The spatial attention module utilizes the feature map output by using the previously stated channel attention as the input feature map for this. This feature and the input to this module are multiplied to produce the final resulting feature map, as demonstrated in Eq. (5):

\begin{array}{l} M_{s} (F) = σ (f^{7 x 7} ([AvgPool (F); MaxPool (F)])) & (5) \end{array}

Among them, $F$ is the input feature, $F \in R^{C * H * W} σ$ represents the activation function, $f^{7 \times 7}$ denotes the 7 × 7 convolution, $AvgPool (F) MaxPool (F)$ are the average pooling feature and the maximum pooling feature, respectively. $M_{c}$ represents the channel attention features, $M_{s}$ represents the spatial attention features, and $M L P$ represents the fully connected layers.

3.4 CA-EfficientNet-CBAM

In order to enhance the original network’s focus on nuanced features, detect and pinpoint local pertinent information, and improve the precision of analyzing similar species, this paper first replaces MBConv in the original EfficientNet with CA-MBConv after fusing the co-ordinate attention mechanism (CA). Second, the CBAM attention module is added prior to the last layer of the network, and the improved EfficientNet is indicated in Figure 4. After the input vegetable pictures are passed through the stacked CA-MBConv module, the output is employed as the input of the spatial attention module. Finally, the aggregate network module is derived by weighting the results acquired by the two modules.

Figure 4

Figure 4. CA-EfficientNet-CBAM.

4 Experiment

4.1 Dataset

Presently, there is a scarcity of publicly available datasets for vegetable quality grading. In addressing this issue, a standardized dataset incorporating vegetable classification and grading was constructed. Original images of vegetables were gathered using dedicated equipment to alleviate the current dataset deficiency in vegetable quality grading. In order to ensure the authenticity of the experiment, the data collected in this research came from supermarkets. We mainly collected data on six types of vegetables: lettuce, broccoli, tomatoes, garlic, bitter melon, and Chinese cabbage. We took 600 pictures of each type in the supermarket; the result is dataset A, which has a total of 3,600 photos.

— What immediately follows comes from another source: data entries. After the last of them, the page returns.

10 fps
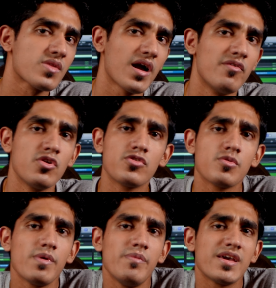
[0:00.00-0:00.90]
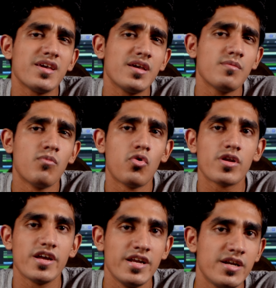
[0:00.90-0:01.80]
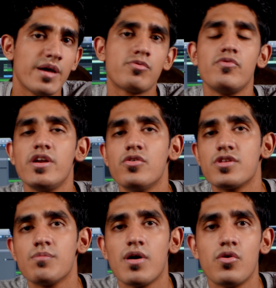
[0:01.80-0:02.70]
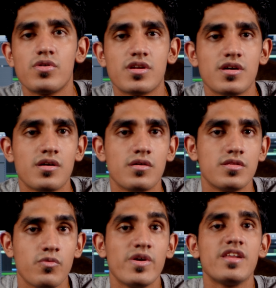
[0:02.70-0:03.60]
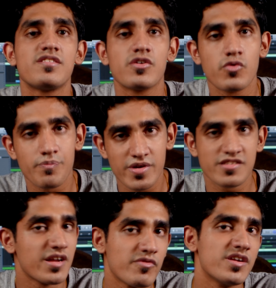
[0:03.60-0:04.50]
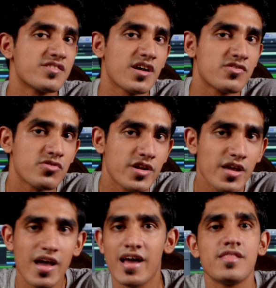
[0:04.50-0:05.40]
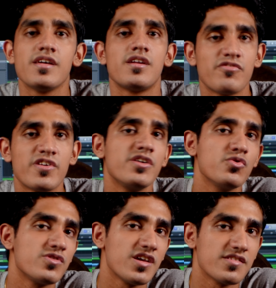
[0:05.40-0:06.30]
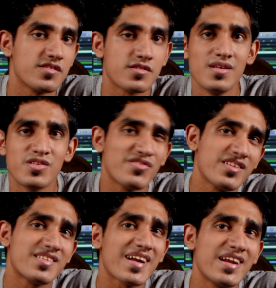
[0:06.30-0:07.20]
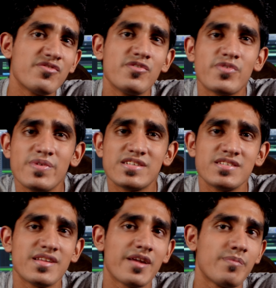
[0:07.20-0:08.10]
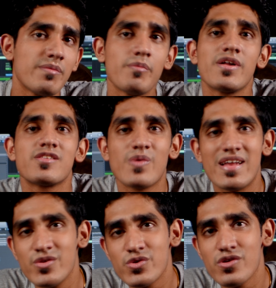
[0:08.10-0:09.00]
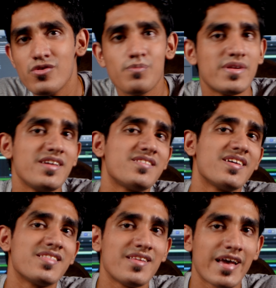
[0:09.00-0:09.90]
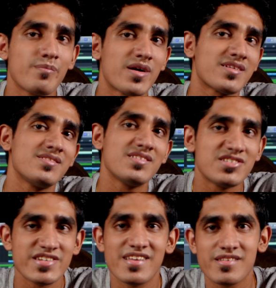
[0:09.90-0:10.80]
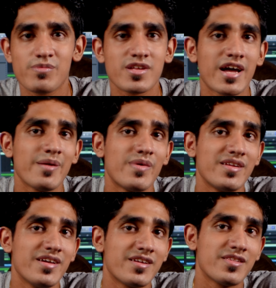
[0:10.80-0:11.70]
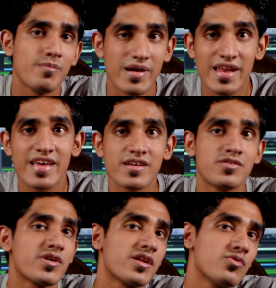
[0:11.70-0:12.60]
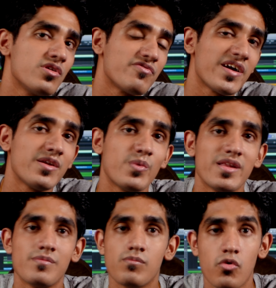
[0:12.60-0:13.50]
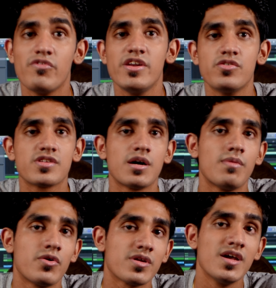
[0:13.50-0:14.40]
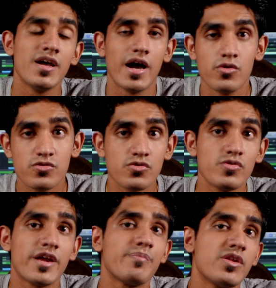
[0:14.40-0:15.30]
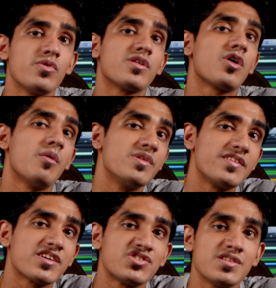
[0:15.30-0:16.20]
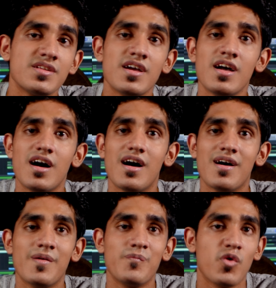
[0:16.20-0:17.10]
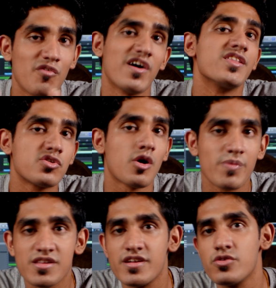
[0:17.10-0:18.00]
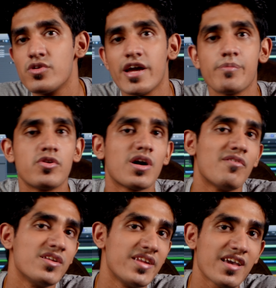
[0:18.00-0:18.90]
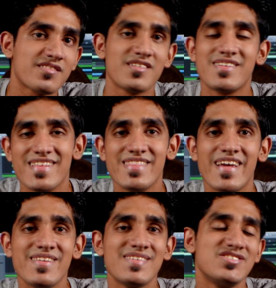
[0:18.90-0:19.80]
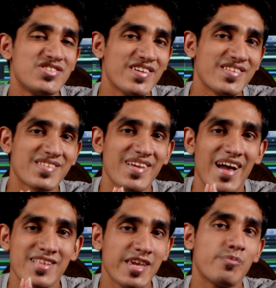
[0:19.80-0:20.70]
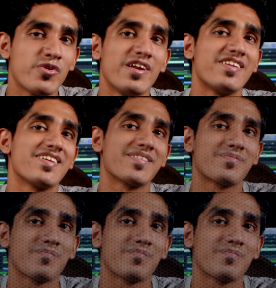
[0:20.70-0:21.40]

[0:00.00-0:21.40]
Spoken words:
I will also be making more in-depth videos about the various equipments that we discussed today and their different use cases. So if this is the kind of information that maybe brings value to you, please hit the like button, share, subscribe, and hit the bell icon to get notified when more videos come out. And also do let me know in the comment section of other topics that you would like me to cover next. Till then, cheers and keep creating.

As demonstrated in Table 2, in accordance with the appearance of vegetables, including firmness, size, tenderness, disease and insect infection, etc., each type of vegetable is divided into three levels, namely, special-grade vegetables, first-grade vegetables, and second-grade vegetables. Moreover, a detailed basis of the classification predominantly includes factors such as the size and visual appearance of the vegetables, the integrity and firmness of their outer bodies, the presence of surface defects, any indications of damage from pests and diseases, as well as mechanical damage. Additionally, the assessment considers the firmness and whiteness of the flower pattern, among other relevant attributes. Some experimental data are demonstrated in Figure 5. There are 200 special-grade vegetables, 200 first-grade vegetables, and 200 second-grade vegetables for each vegetable. Among them, 480 images of each type of vegetable were selected at random as the training set and 120 images as the test set.

Table 2

Table 2. Vegetable quality grading standards.

Figure 5

Figure 5. Data display.

4.2 Experimental details

Since the number of vegetable images collected in this experiment is insufficient, this paper employs the cross-validation method to divide the dataset to enhance the generalization ability of the model. Moreover, the performance of the deep learning model needs to be specifically quantified, compared, and analyzed through distinct indicators to verify the performance of the model. This study employs the improved EfficientNet network to grade the quality of vegetables. The performance of the model in the experiment was assessed and identified using accuracy and F₁ values. The objective was to compare the enhanced model to the original model and ascertain the improved model’s limitations.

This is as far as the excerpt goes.